Artikel 13 Leiding - Riool

13.1    Bestemmingsomschrijving

13.1.1

De voor "Leiding - Riool" aangewezen gronden zijn primair bestemd voor een rioolpersleiding met de daarbij behorende bouwwerken en andere werken.

 

13.1.2

De als zodanig aangewezen gronden zijn secundair bestemd voor de doeleinden van de onderliggende bestemmingen.

13.2    Bouwregels

13.2.1

Op de in sublid 13.1.1 bedoelde gronden mogen uitsluitend andere bouwwerken ten dienste van de bestemming worden gebouwd, met dien verstande, dat de hoogte niet meer mag bedragen dan 3 m.

 

13.2.2

Ten dienste van de in sublid 13.1.2 bedoelde doeleinden mogen geen bouwwerken worden gebouwd.

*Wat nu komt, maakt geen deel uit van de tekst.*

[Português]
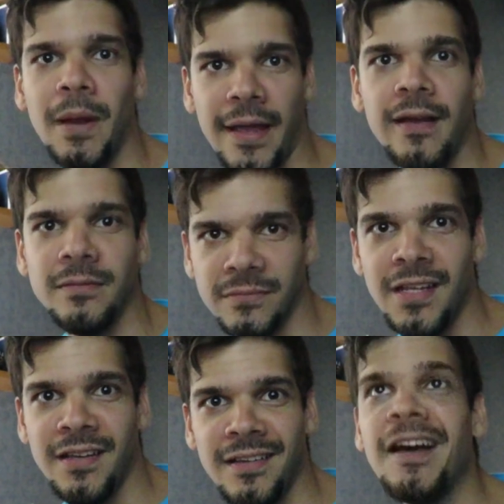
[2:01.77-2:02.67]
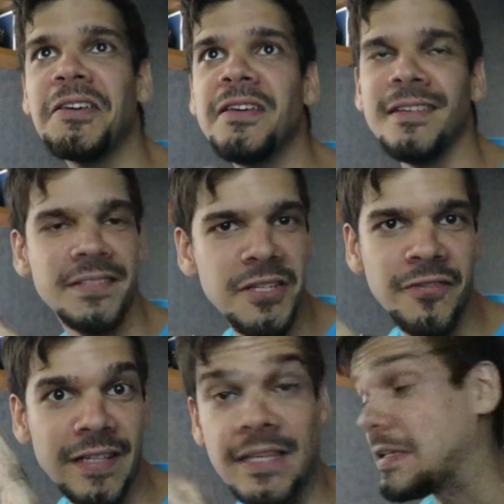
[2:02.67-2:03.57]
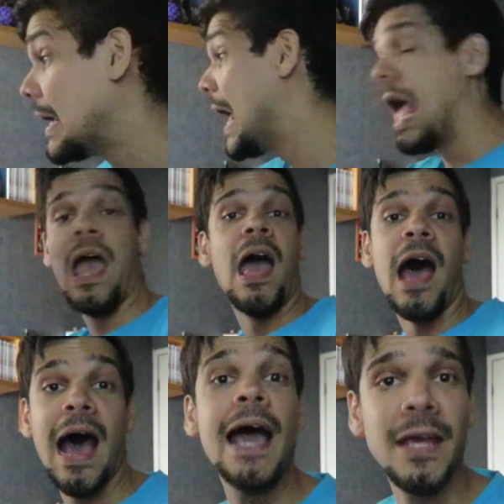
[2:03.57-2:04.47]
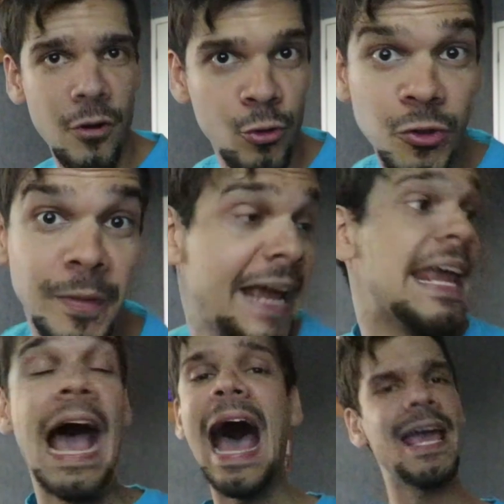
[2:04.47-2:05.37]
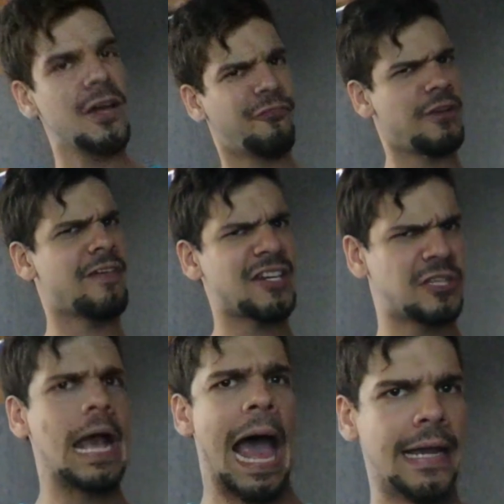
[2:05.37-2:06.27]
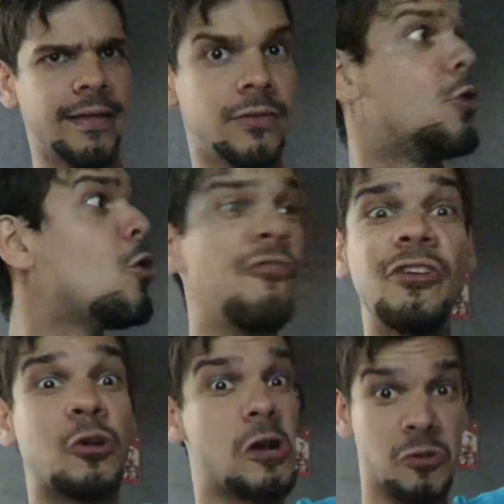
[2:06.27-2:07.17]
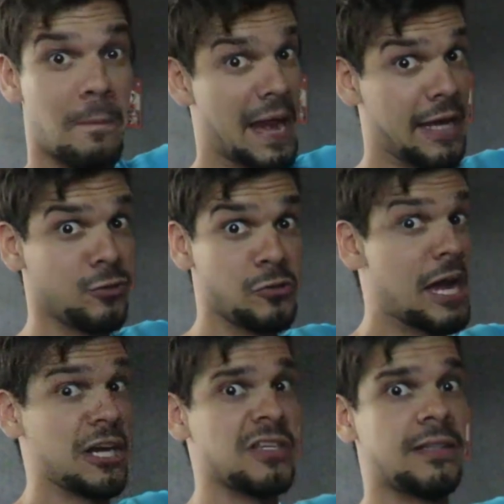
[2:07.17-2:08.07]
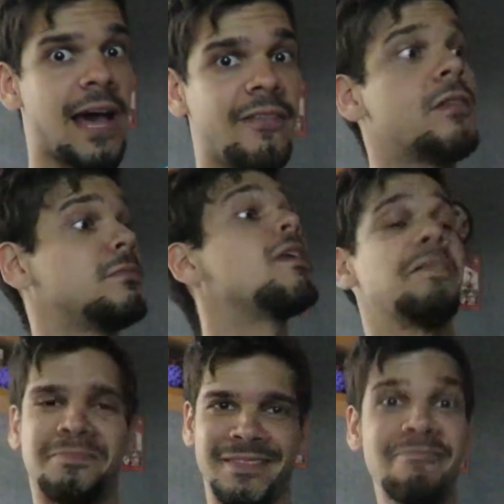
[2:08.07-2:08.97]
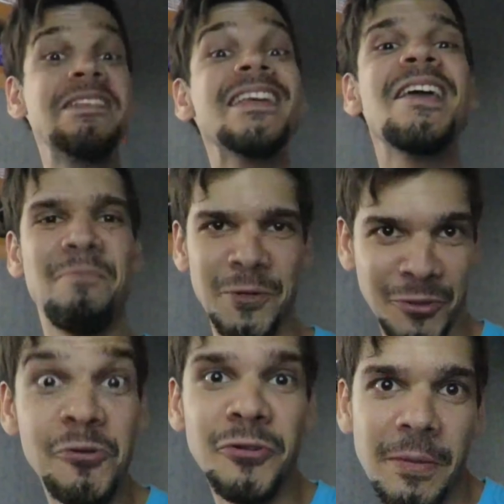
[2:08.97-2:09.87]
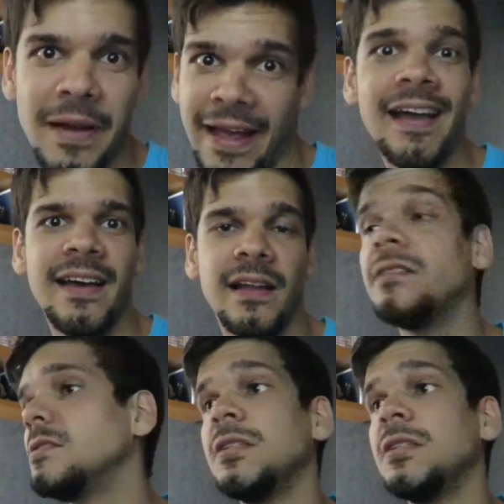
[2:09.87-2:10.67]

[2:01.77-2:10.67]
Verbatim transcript: brega, aqui em Recife, etc. Aí eu curto brega. Aí eu fui investigar, né? Eu, eu vi tocando um brega no lugar que a gente tava. Eu, mas e aí, pô? Tu curte brega? Ela.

13.3    Ontheffing van de bouwregels

Burgemeester en wethouders zijn bevoegd ontheffing te verlenen van het bepaalde in sublid 13.2.2 voor de bouw van bouwwerken ten dienste van de aangegeven onderliggende bestemmingen, op voorwaarde, dat:

a.       de belangen met betrekking tot de betrokken leidingen dit toelaten;

b.       alvorens de ontheffing te verlenen schriftelijk advies wordt ingewonnen bij de beheerder van de betrokken leiding.

13.4    Aanlegvergunning

13.4.1

Het is verboden zonder of in afwijking van een schriftelijke vergunning van burgemeester en wethouders (aanlegvergunning) binnen de in sublid 13.1.1 bedoelde bestemming de navolgende werken en werkzaamheden uit te voeren of te doen uitvoeren:

a.       het aanbrengen van diepwortelende beplanting of bomen;

b.       het uitvoeren van heiwerkzaamheden of het op andere wijze ingraven dan wel indrijven van voorwerpen;

c.       het uitvoeren van grondwerkzaamheden;

d.       het aanbrengen van oppervlakteverharding.

 

13.4.2

Het bepaalde in sublid 13.4.1 is niet van toepassing op het uitvoeren van werken en werkzaamheden:

a.       in het kader van het onderhoud of beheer van de leiding;

b.       van geringe omvang of gericht op en noodzakelijk voor de instandhouding van de leiding;

c.       van niet ingrijpende betekenis;

d.       waarvoor reeds een vergunning is afgegeven.

 

13.4.3

Een vergunning als bedoeld in sublid 13.4.1 wordt slechts verleend indien door de werken en werkzaamheden geen schade kan ontstaan aan de leiding.

 

13.4.4

In het kader van de beoordeling van een aanvraag om aanlegvergunning als bedoeld in sublid 13.4.1 wordt door burgemeester en wethouders schriftelijk advies ingewonnen bij de leidingbeheerder.